Retype all the records below exactly as they are, with no image carried over.

─── RECORDS FOR THE TASK ───

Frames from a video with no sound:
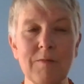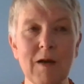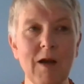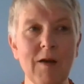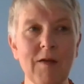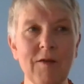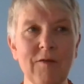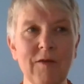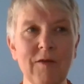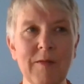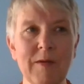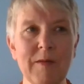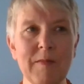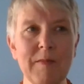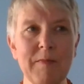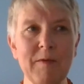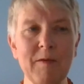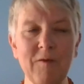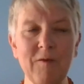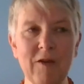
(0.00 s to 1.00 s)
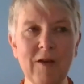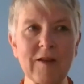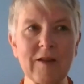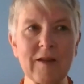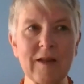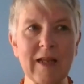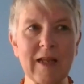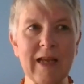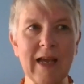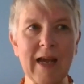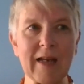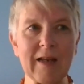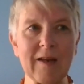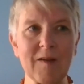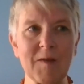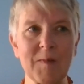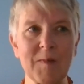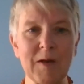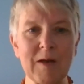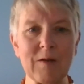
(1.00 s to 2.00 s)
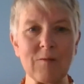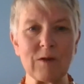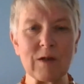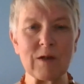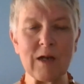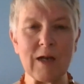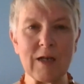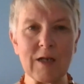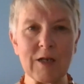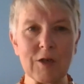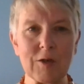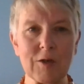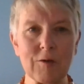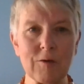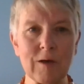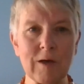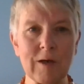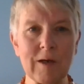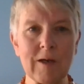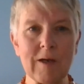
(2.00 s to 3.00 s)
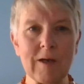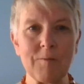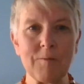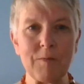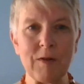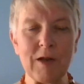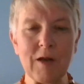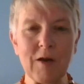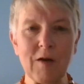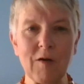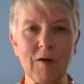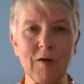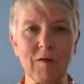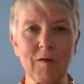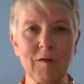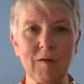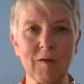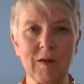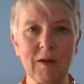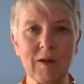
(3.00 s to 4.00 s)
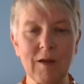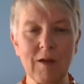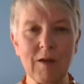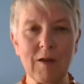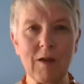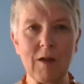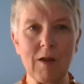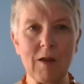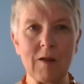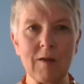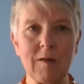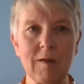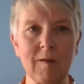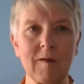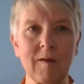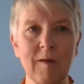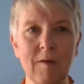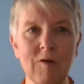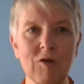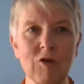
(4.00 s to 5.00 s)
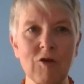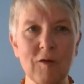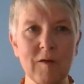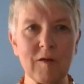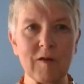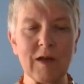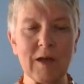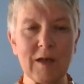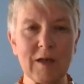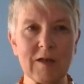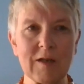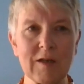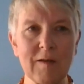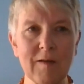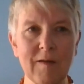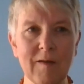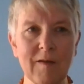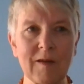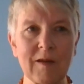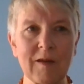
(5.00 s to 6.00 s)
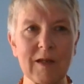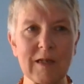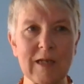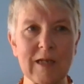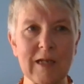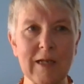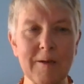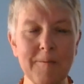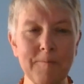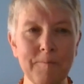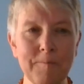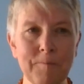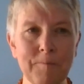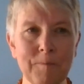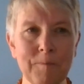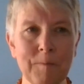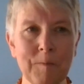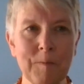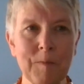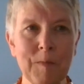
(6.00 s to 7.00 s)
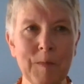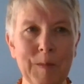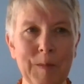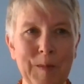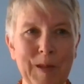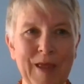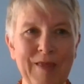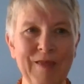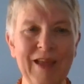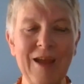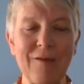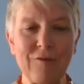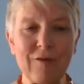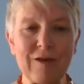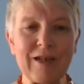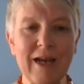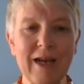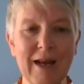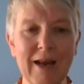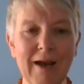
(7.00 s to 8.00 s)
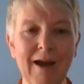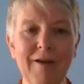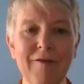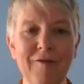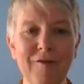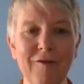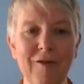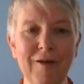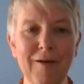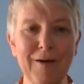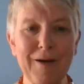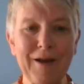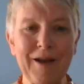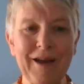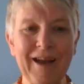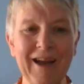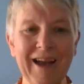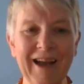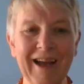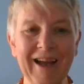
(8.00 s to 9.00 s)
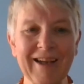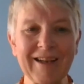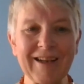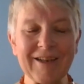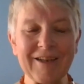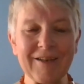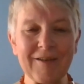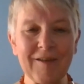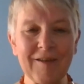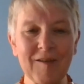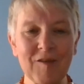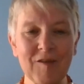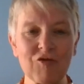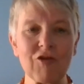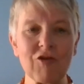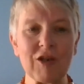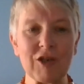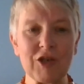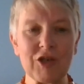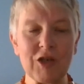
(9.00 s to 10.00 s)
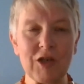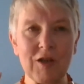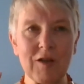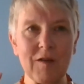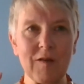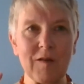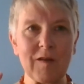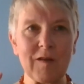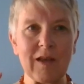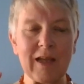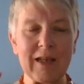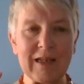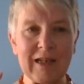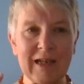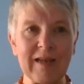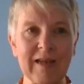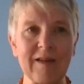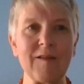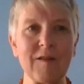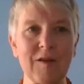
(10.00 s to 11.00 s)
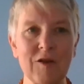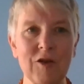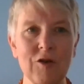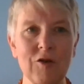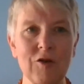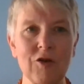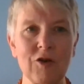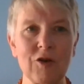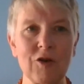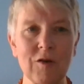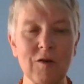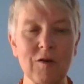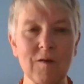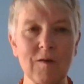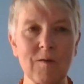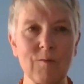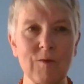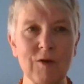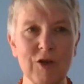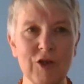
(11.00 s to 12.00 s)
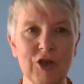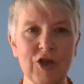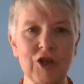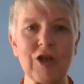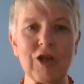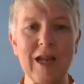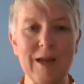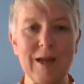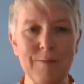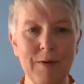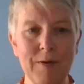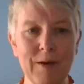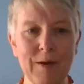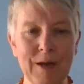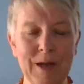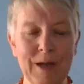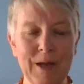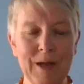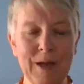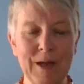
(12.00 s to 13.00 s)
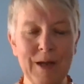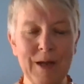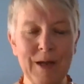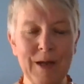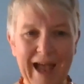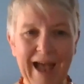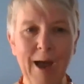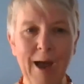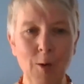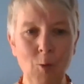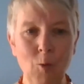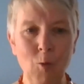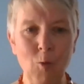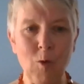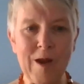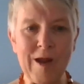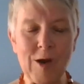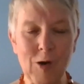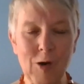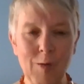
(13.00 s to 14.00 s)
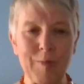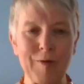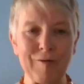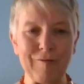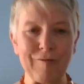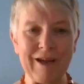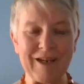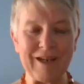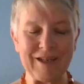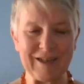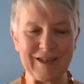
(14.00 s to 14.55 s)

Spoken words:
other family members feel, that they can explain what I do, because social scientists study the everyday life and the structures and institutions which shape how we operate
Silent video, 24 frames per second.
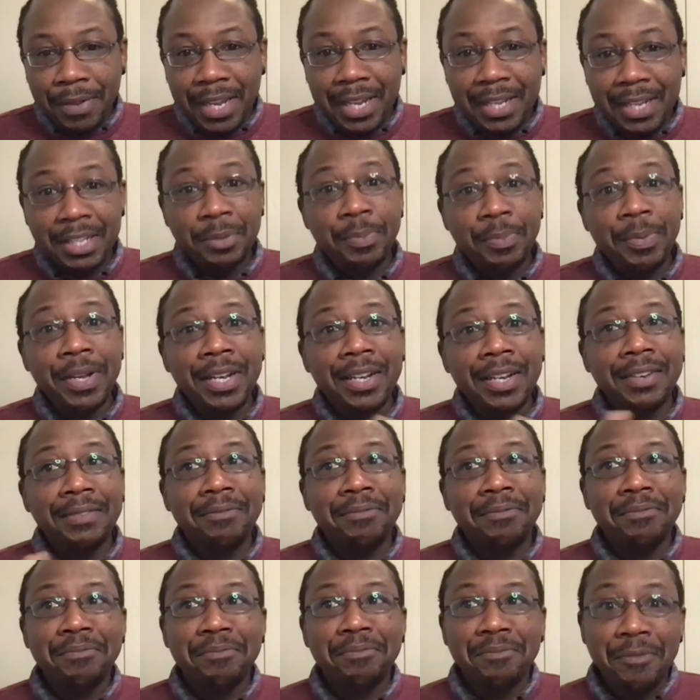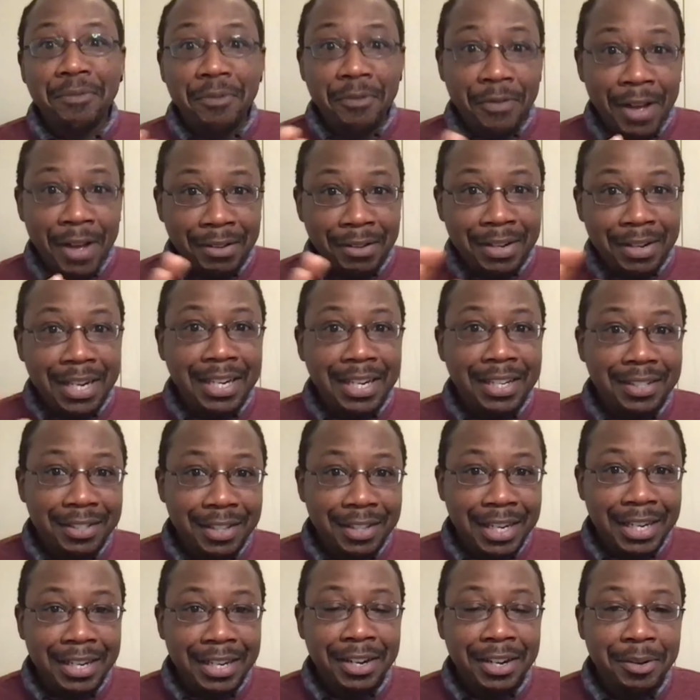it's been found in a
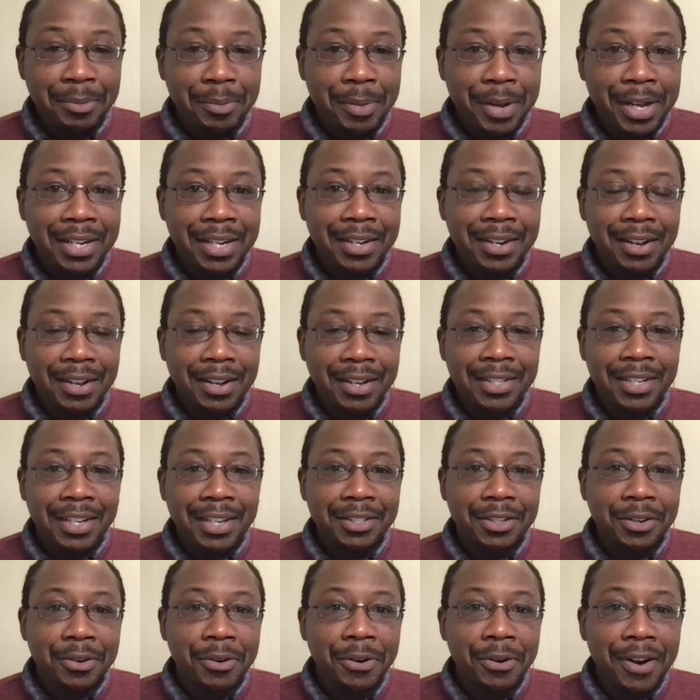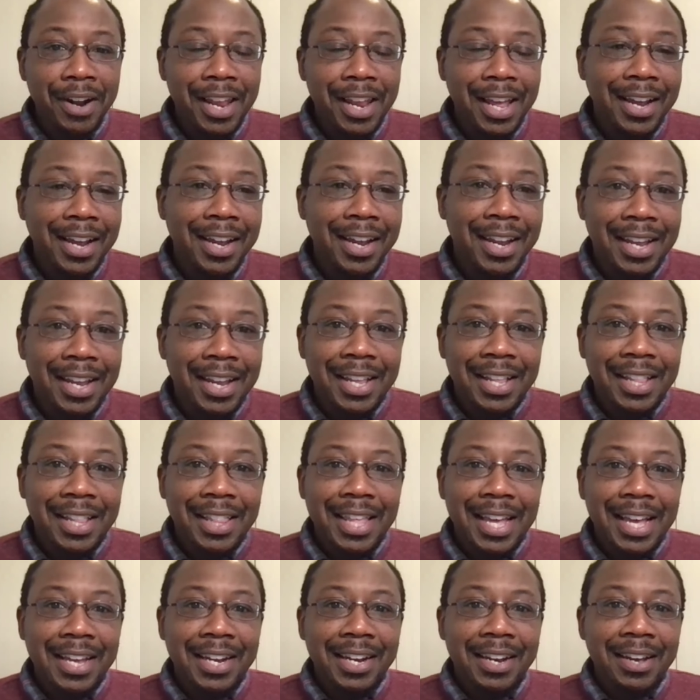study done by Dr. Horelak
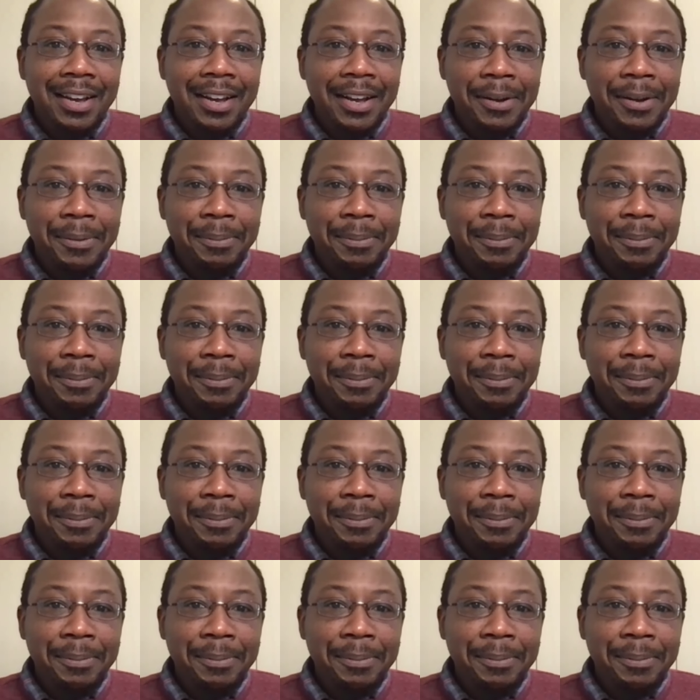that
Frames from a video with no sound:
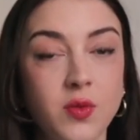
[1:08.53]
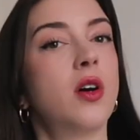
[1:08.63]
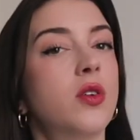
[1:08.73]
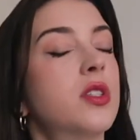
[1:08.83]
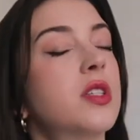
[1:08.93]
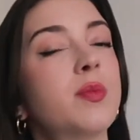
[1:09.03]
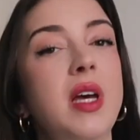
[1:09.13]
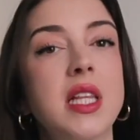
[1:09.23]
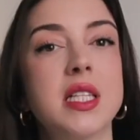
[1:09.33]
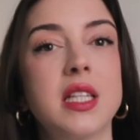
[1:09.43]
So to
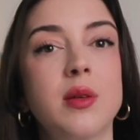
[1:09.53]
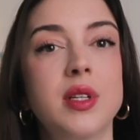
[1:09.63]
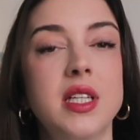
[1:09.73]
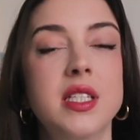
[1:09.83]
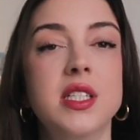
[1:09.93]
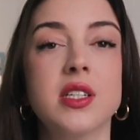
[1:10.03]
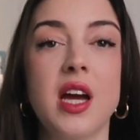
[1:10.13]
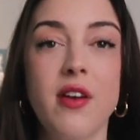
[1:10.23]
explain this a little bit easier,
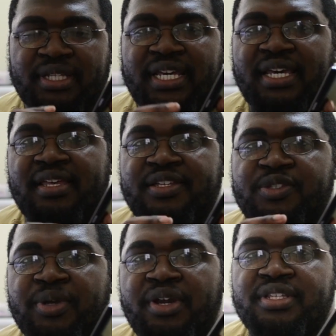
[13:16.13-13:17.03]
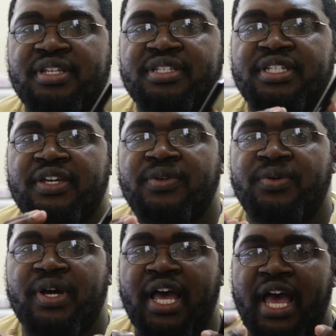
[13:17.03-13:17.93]
daily experience. It doesn't give
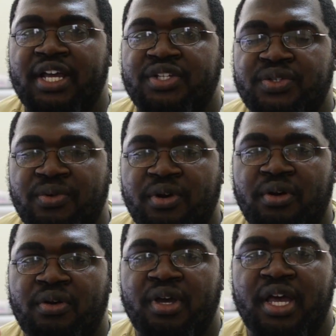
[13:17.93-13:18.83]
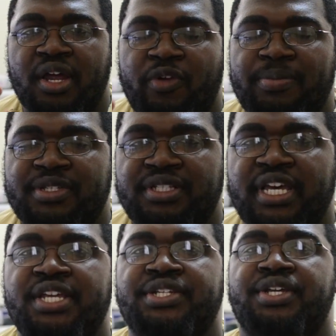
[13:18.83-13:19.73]
you an actual
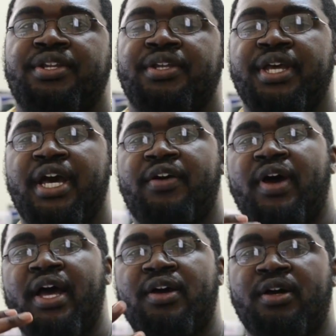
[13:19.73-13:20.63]
representation of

───

### TASK ANSWER
Frames from a video with no sound:
(0.00 s to 1.00 s)
(1.00 s to 2.00 s)
(2.00 s to 3.00 s)
(3.00 s to 4.00 s)
(4.00 s to 5.00 s)
(5.00 s to 6.00 s)
(6.00 s to 7.00 s)
(7.00 s to 8.00 s)
(8.00 s to 9.00 s)
(9.00 s to 10.00 s)
(10.00 s to 11.00 s)
(11.00 s to 12.00 s)
(12.00 s to 13.00 s)
(13.00 s to 14.00 s)
(14.00 s to 14.55 s)

Spoken words:
other family members feel, that they can explain what I do, because social scientists study the everyday life and the structures and institutions which shape how we operate
Silent video, 24 frames per second.
it's been found in a
study done by Dr. Horelak
that
Frames from a video with no sound:
[1:08.53]
[1:08.63]
[1:08.73]
[1:08.83]
[1:08.93]
[1:09.03]
[1:09.13]
[1:09.23]
[1:09.33]
[1:09.43]
So to
[1:09.53]
[1:09.63]
[1:09.73]
[1:09.83]
[1:09.93]
[1:10.03]
[1:10.13]
[1:10.23]
explain this a little bit easier,
[13:16.13-13:17.03]
[13:17.03-13:17.93]
daily experience. It doesn't give
[13:17.93-13:18.83]
[13:18.83-13:19.73]
you an actual
[13:19.73-13:20.63]
representation of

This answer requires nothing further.